We want to set up the system for a QM/MM simulation with Gromacs. The dimerized thymine bases will be described at the semi-empirical AM1 level of theory, while the remainder of the system is modeled with the Amber99 forcefield. Figure 3 shows how we split up our system in a QM and MM part.

The QM/MM division splits the systems along a chemical bond. Therefore, we need to cap the QM subsystem with a so-called link atom (la in the figure). This link atom is present as a hydrogen atom in the QM calculation step. It is not physically present in the MM subsystem, but the forces on it, that are computed in the QM step, are distributed over the two atoms of the bond. The bondlength itself is constrained during the computations.

To make use of the QM/MM functionality in Gromacs, we have to

These steps are a bit involved, and they require some editing in the topology. Because we don't want to go too much into the technical details here, we have prepared the topology, MD parameters file, and initial structure. You find them here. (Hint: try the command wget to download a WWW link.) Please download the file and unpack the tar-ball with

tar xvzf qmmm-system.tar.gz

Have a look into the structure file qmmm1.gro and into the topology qmmm.top.
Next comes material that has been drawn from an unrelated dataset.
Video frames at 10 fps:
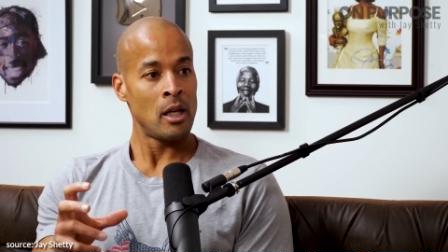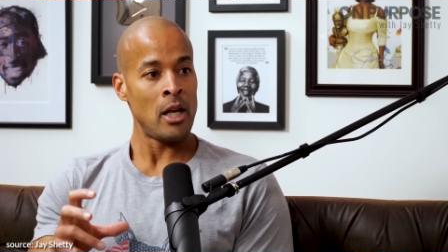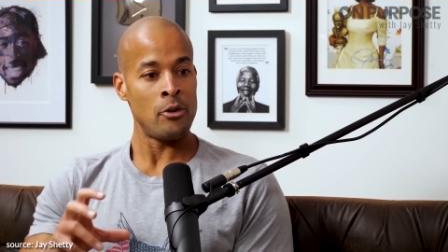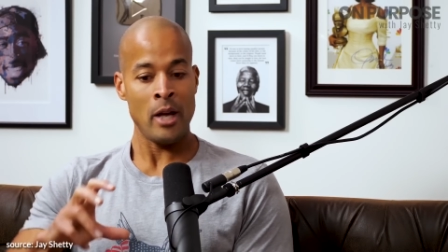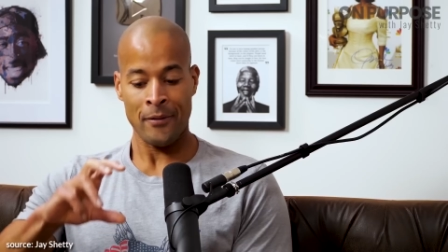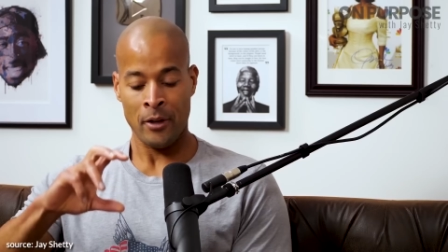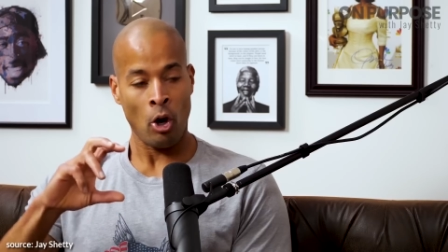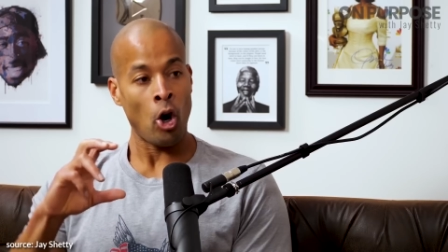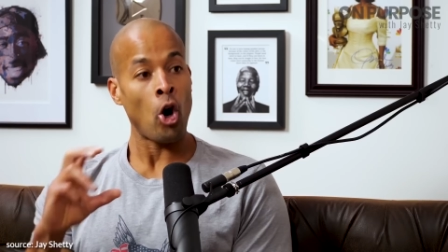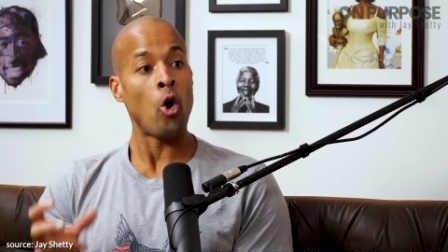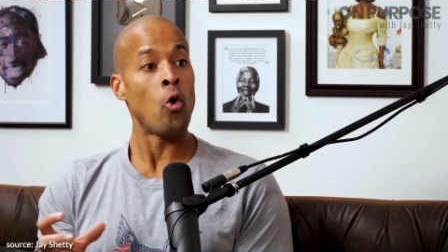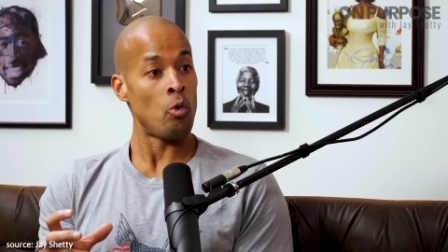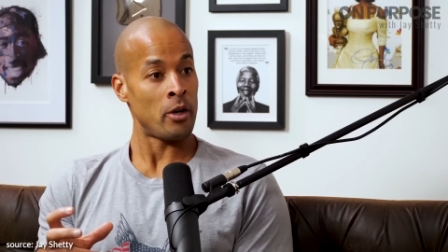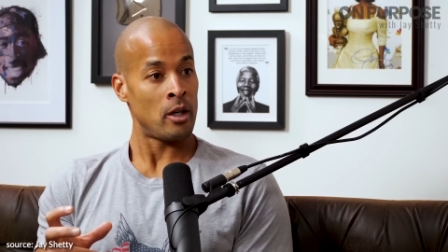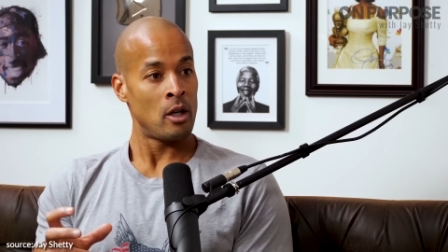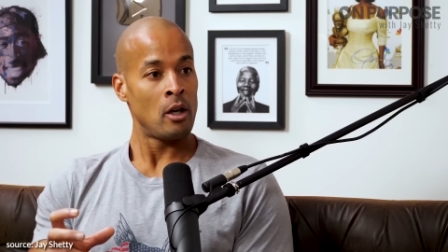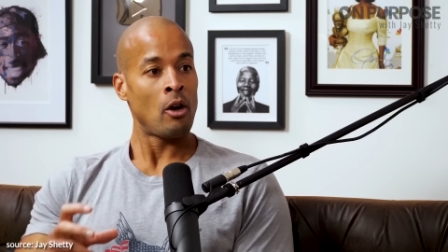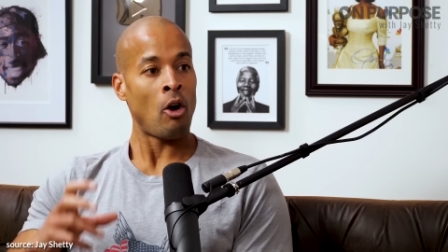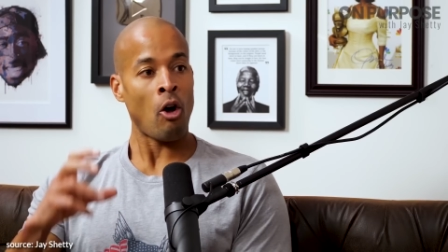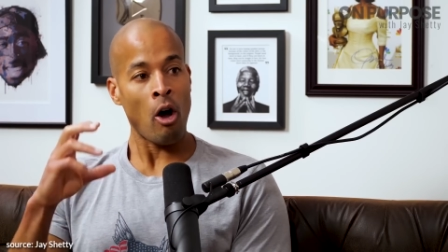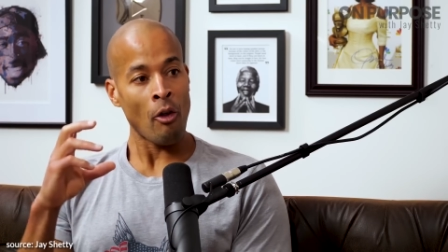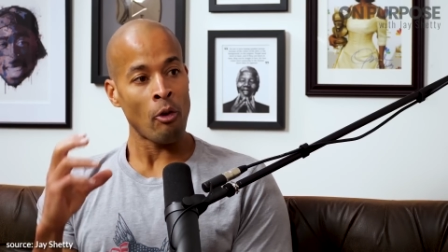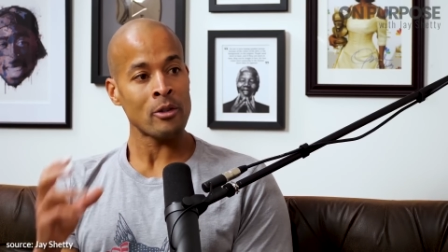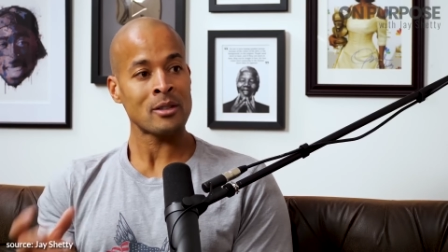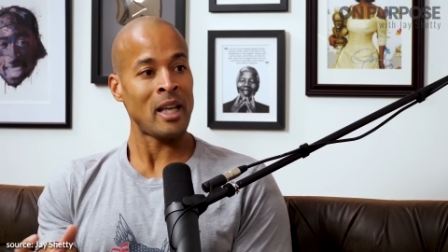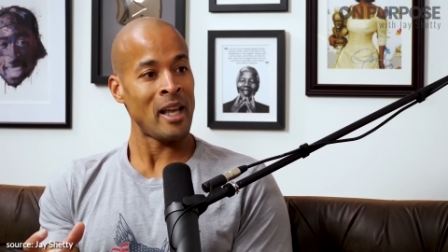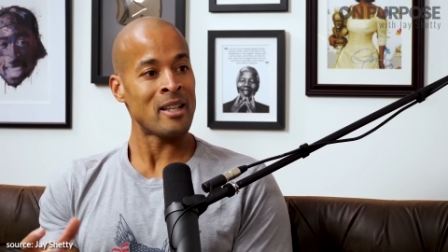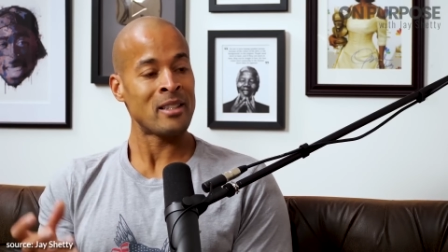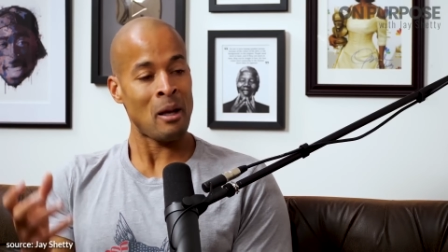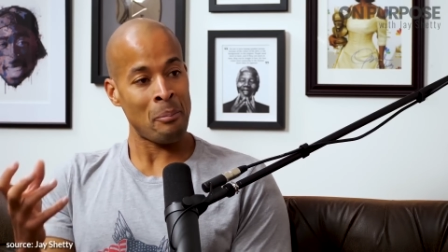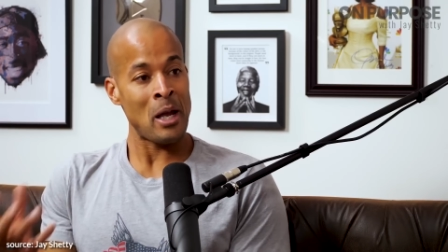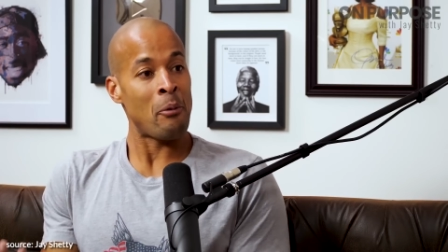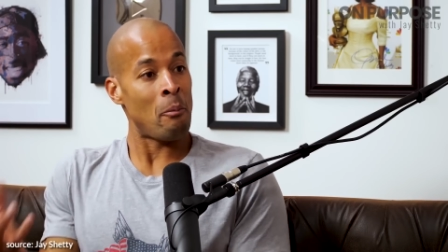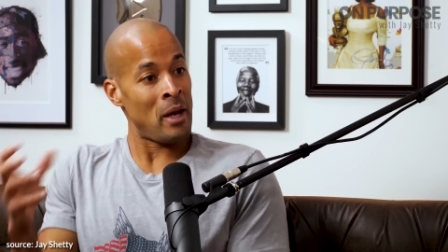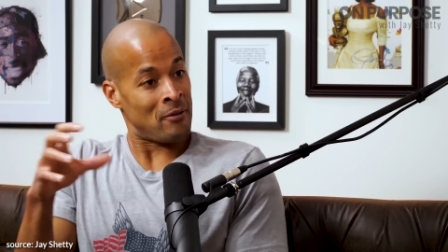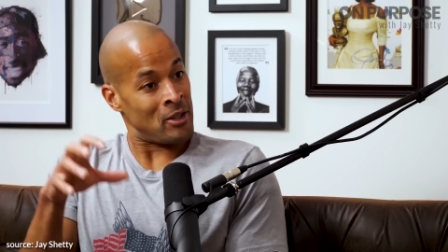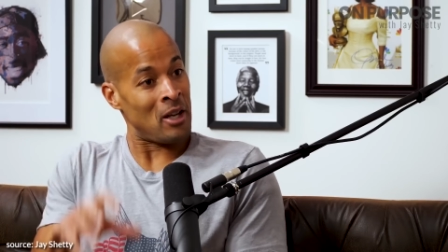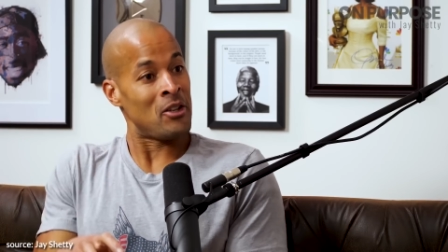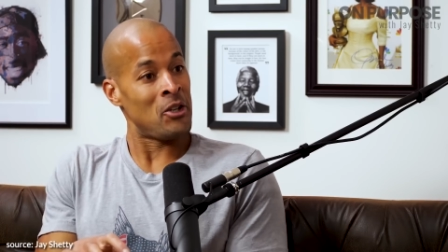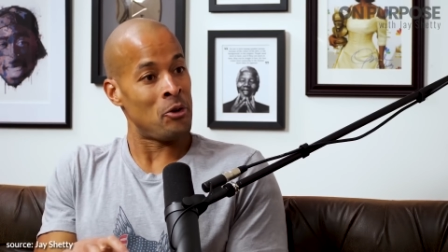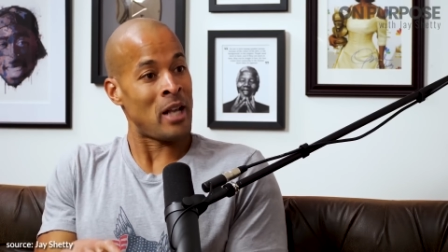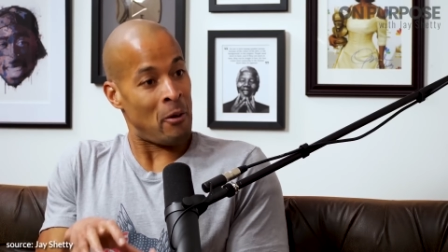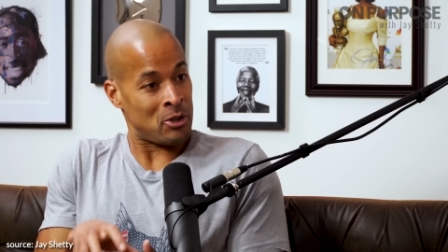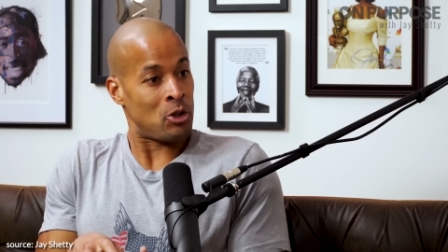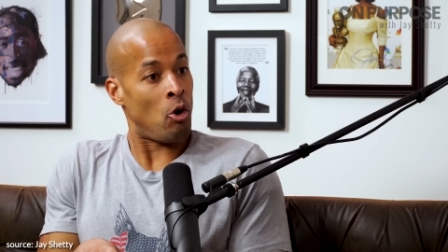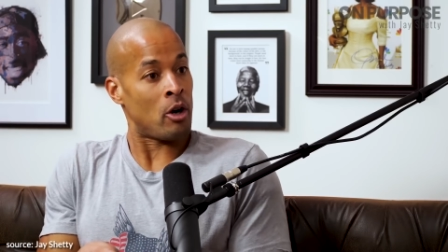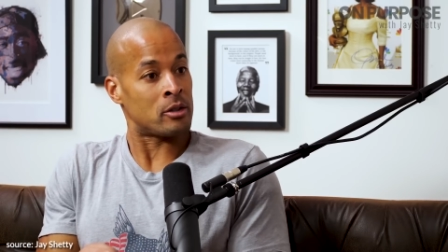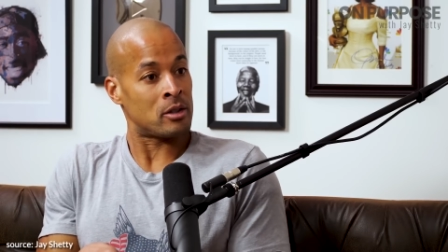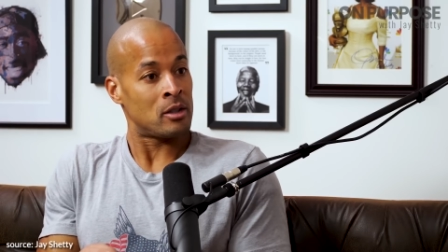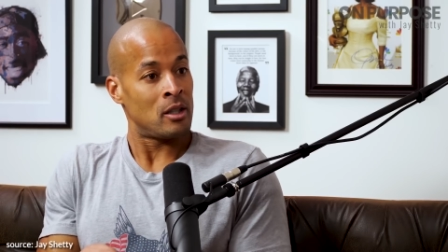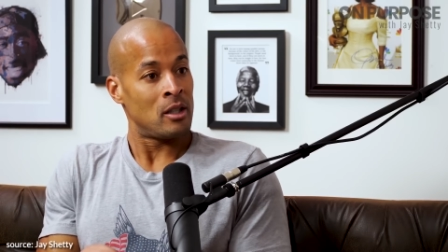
And you have to own all those things that people may have done to you. Now it's yours.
You will find the link atoms with atom name LA. Note that they are defined at so-called dummies (or "virtual sites") near the end of the topology. That means that they do not take part in the Newtonian dynamics - instead, their positions are constructed at each step based on the positions of nearby atoms.

Open the MD parameter file qmmm1.mdp, where the details of the QM calculation are defined. Add the keyword AM1 for the option QMmethod, and the basis STO-3G for option QMbasis. For now, the dimer is neutral (set QMcharge to zero). What is the spin multiplicity (QMmult) if we have fully occupied orbitals?
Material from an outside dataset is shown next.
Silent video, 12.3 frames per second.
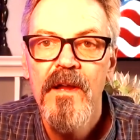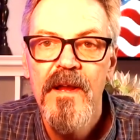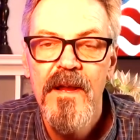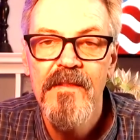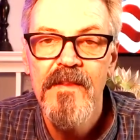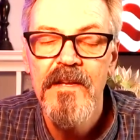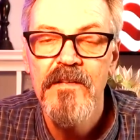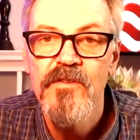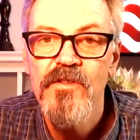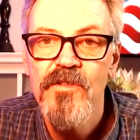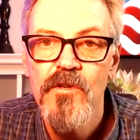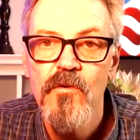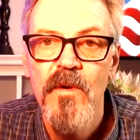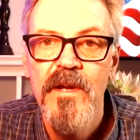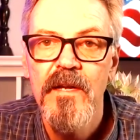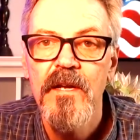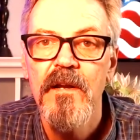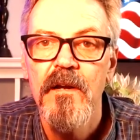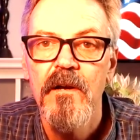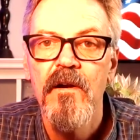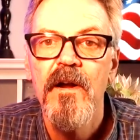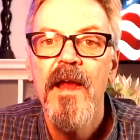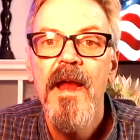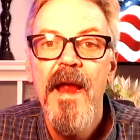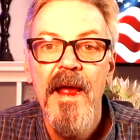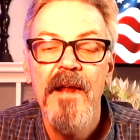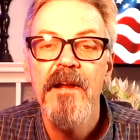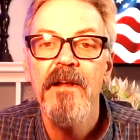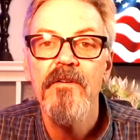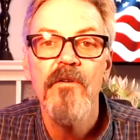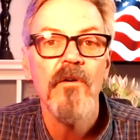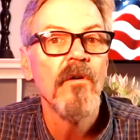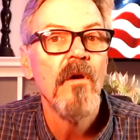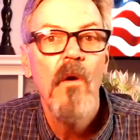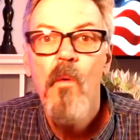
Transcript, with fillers: in the ensuing year and under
Let's start your first QM/MM simulation of 1ps. For this part, we need a special mdrun binary that has been linked with the MOPAC library. MOPAC (Molecular Orbital PACkage) is a semiempirical quantum chemistry program. That mdrun and a suitable grompp been added to the tar ball. Make the two binaries executable (chmod +x) and use

./grompp -c qmmm1.gro -f qmmm1.mdp -n qmmm -p qmmm -o qmmm1.tpr
./mdrun  -v -stepout 1 -deffnm qmmm1 -c qmmm1out.pdb

If the execution fails with an error regarding missing shared libraries (libmd.so.5), type

export LD_LIBRARY_PATH=$(pwd)

and retry the command. Since this run will take a while, we have provided the output files here. Have a look at the trajectory with VMD:

egrep -v ' Na | SOL' qmmm1out.pdb > qmmm1out_dna.pdb 
vmd qmmm1out_dna.pdb qmmm1.xtc


Question: Is the dimer stable, or do you observe any bond breaking in the dimer? (Hint: in VMD: Graphics->Representations, create a new representation, and use the selection "resid 29 30", choose drawing method "CPK", for instance).


Go back to Contents

The effect of electron uptake

Now we want to study the effect of an electron uptake on the dimerized thymine, as conducted in the presence of the enzyme Photolyase (see introduction). Will the (unhealthy) bond break?
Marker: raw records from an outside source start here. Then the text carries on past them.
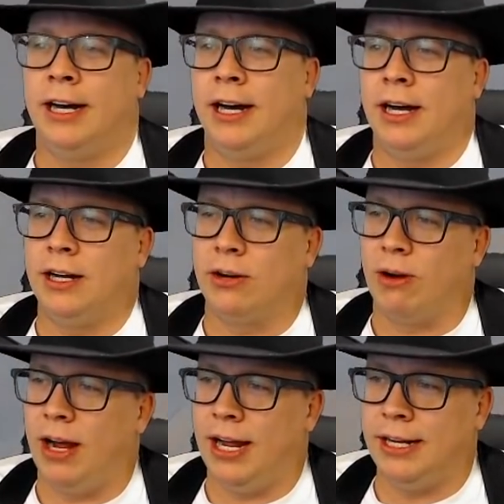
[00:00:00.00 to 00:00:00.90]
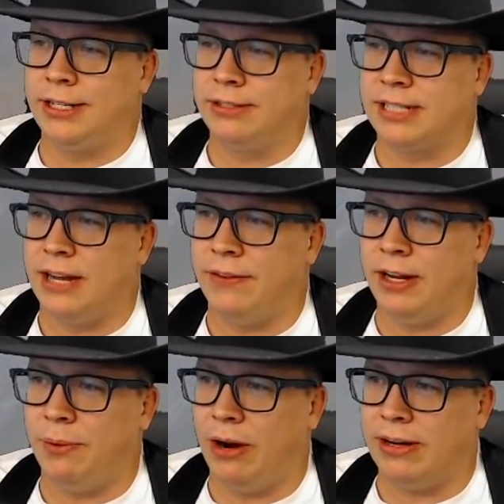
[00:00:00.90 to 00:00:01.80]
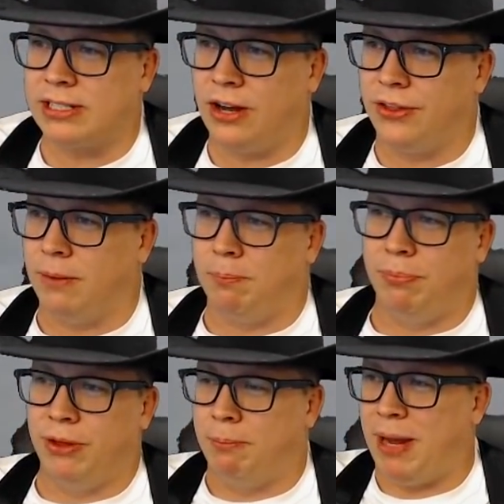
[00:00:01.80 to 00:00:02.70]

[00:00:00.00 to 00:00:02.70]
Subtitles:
Grind 270. We already saw the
Open the mdp file qmmm2.mdp in an editor and set the QMcharge to -1, corresponding to the state after an electron uptake. Now we have a unpaired electron in the system. What is the correct spin multiplicity (option QMmult)? We start the simulation from the last frame of the previous QM/MM simulation.

./grompp -f qmmm2.mdp -c qmmm1out.pdb -n qmmm -p qmmm -o qmmm2.tpr
./mdrun  -v -stepout 1 -deffnm qmmm2 -c qmmm2out.gro

Since this run will again take a while, we have provided the output files here. Again, take a look at the simulation in VMD:

vmd qmmm1out_dna.pdb qmmm2.xtc

Question: Is the dimer stable, or does a bond break? Which bond is breaking? Can you speculate why this and not the other bond breaks?

A final note: the first bond broke in less than a picosecond, suggesting that this first rupture is essentially barrierless. If we would simulate much longer, the second barrier would eventually break as well - on a much longer time scale. In order to observe the rupture, alternative simulations techniques are required such as the calculation of free-energy profiles or conformational flooding. These are, however, beyond the scope of this practical.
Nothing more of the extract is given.